EXERCISE BRIEF. Reproduce the records below exactly, leaving their images out.

MATERIAL PROVIDED.
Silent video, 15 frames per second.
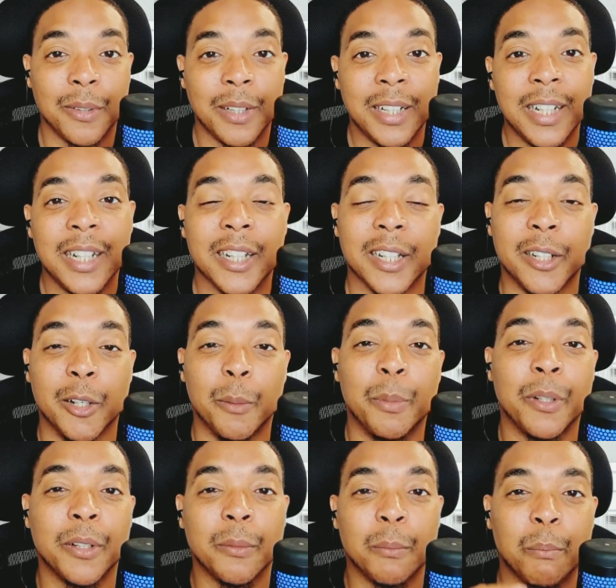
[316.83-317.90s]
Gilbert
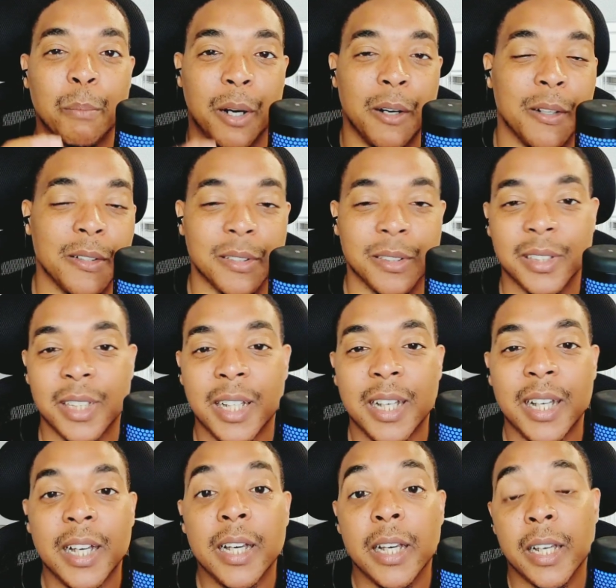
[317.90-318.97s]
Burns,
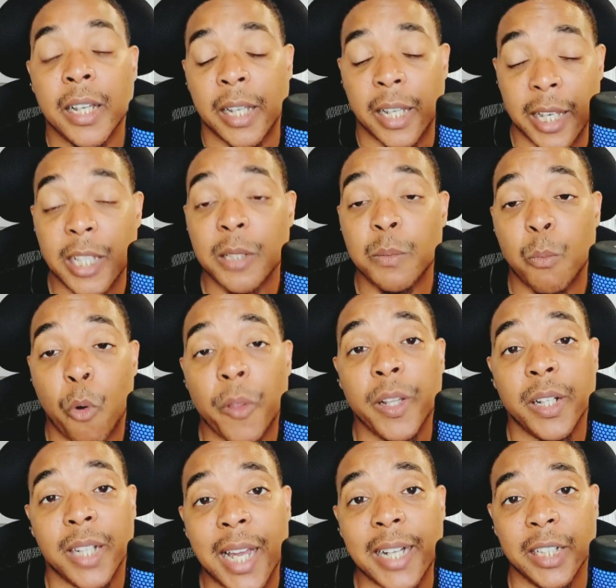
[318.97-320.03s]
he's more than
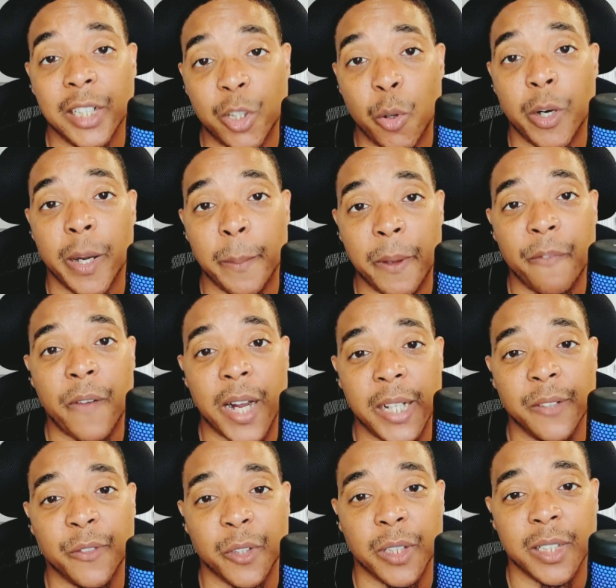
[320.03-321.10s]
likely going to be fighting for the
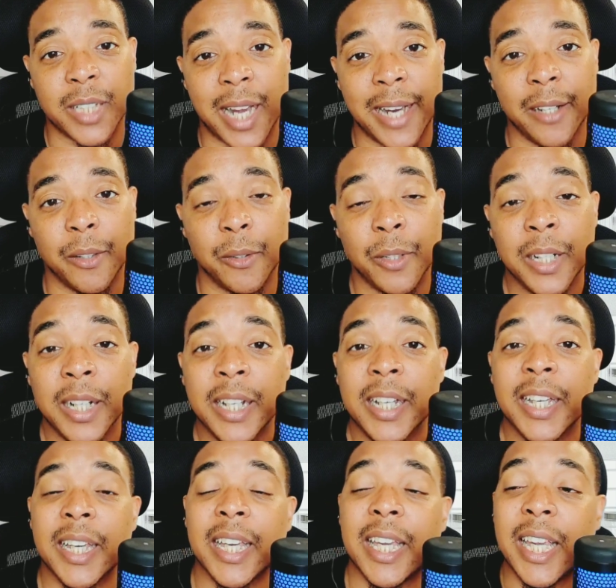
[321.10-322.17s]
title,
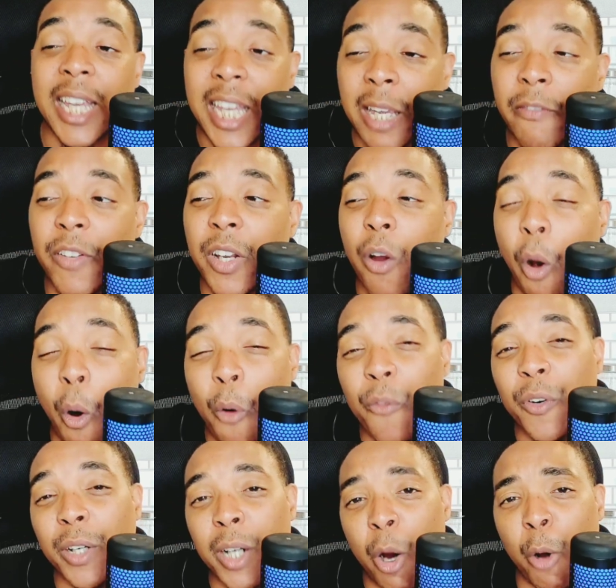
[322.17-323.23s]
even over
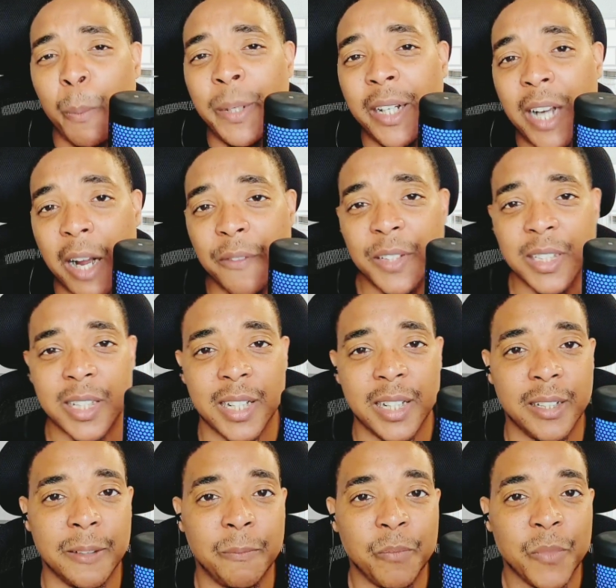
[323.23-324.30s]
Colby Covington,
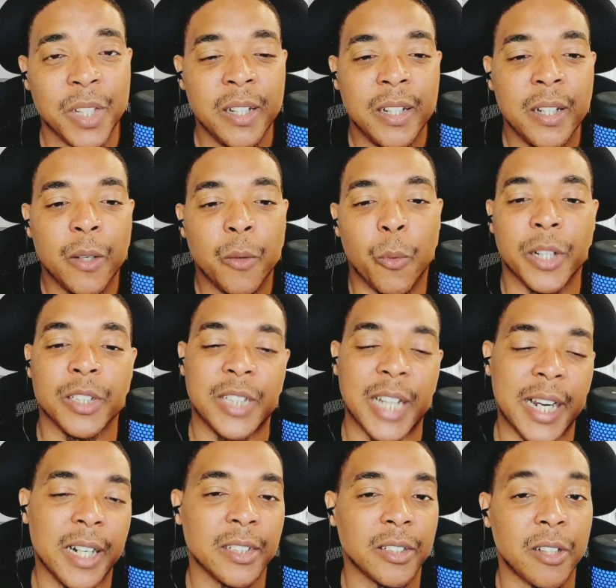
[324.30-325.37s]
where Dana's
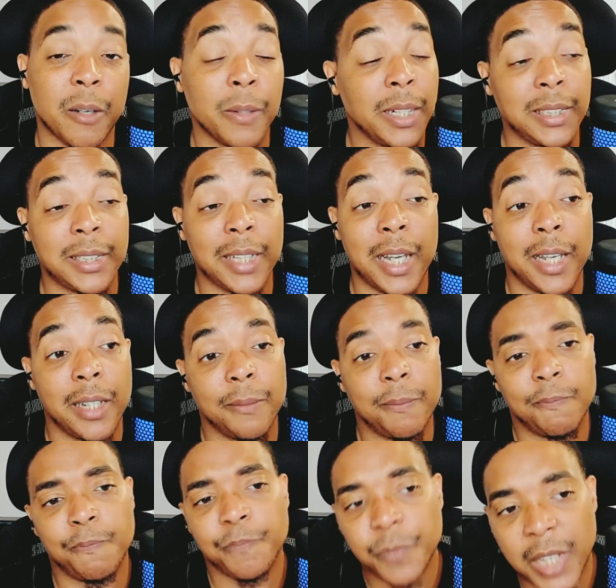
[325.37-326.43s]
already said,
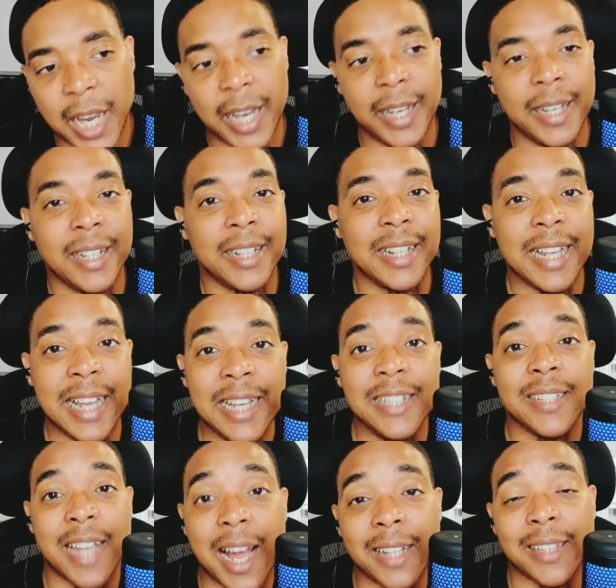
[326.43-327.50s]
hey, he's got
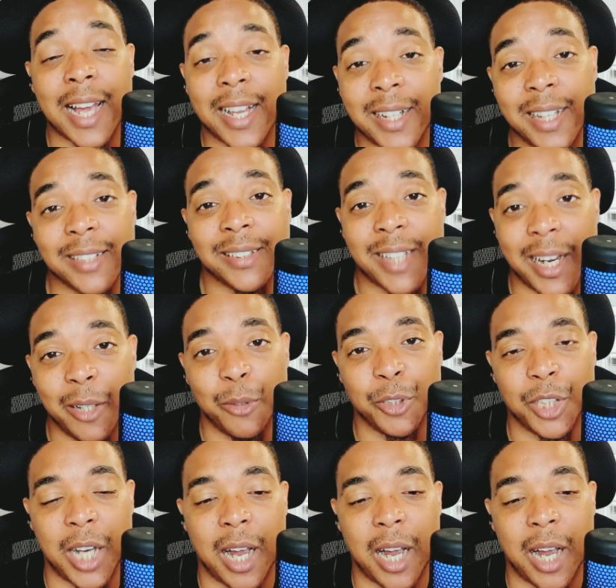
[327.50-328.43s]
that next title shot.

RESPONSE FOR THIS EXERCISE.
Silent video, 15 frames per second.
[316.83-317.90s]
Gilbert
[317.90-318.97s]
Burns,
[318.97-320.03s]
he's more than
[320.03-321.10s]
likely going to be fighting for the
[321.10-322.17s]
title,
[322.17-323.23s]
even over
[323.23-324.30s]
Colby Covington,
[324.30-325.37s]
where Dana's
[325.37-326.43s]
already said,
[326.43-327.50s]
hey, he's got
[327.50-328.43s]
that next title shot.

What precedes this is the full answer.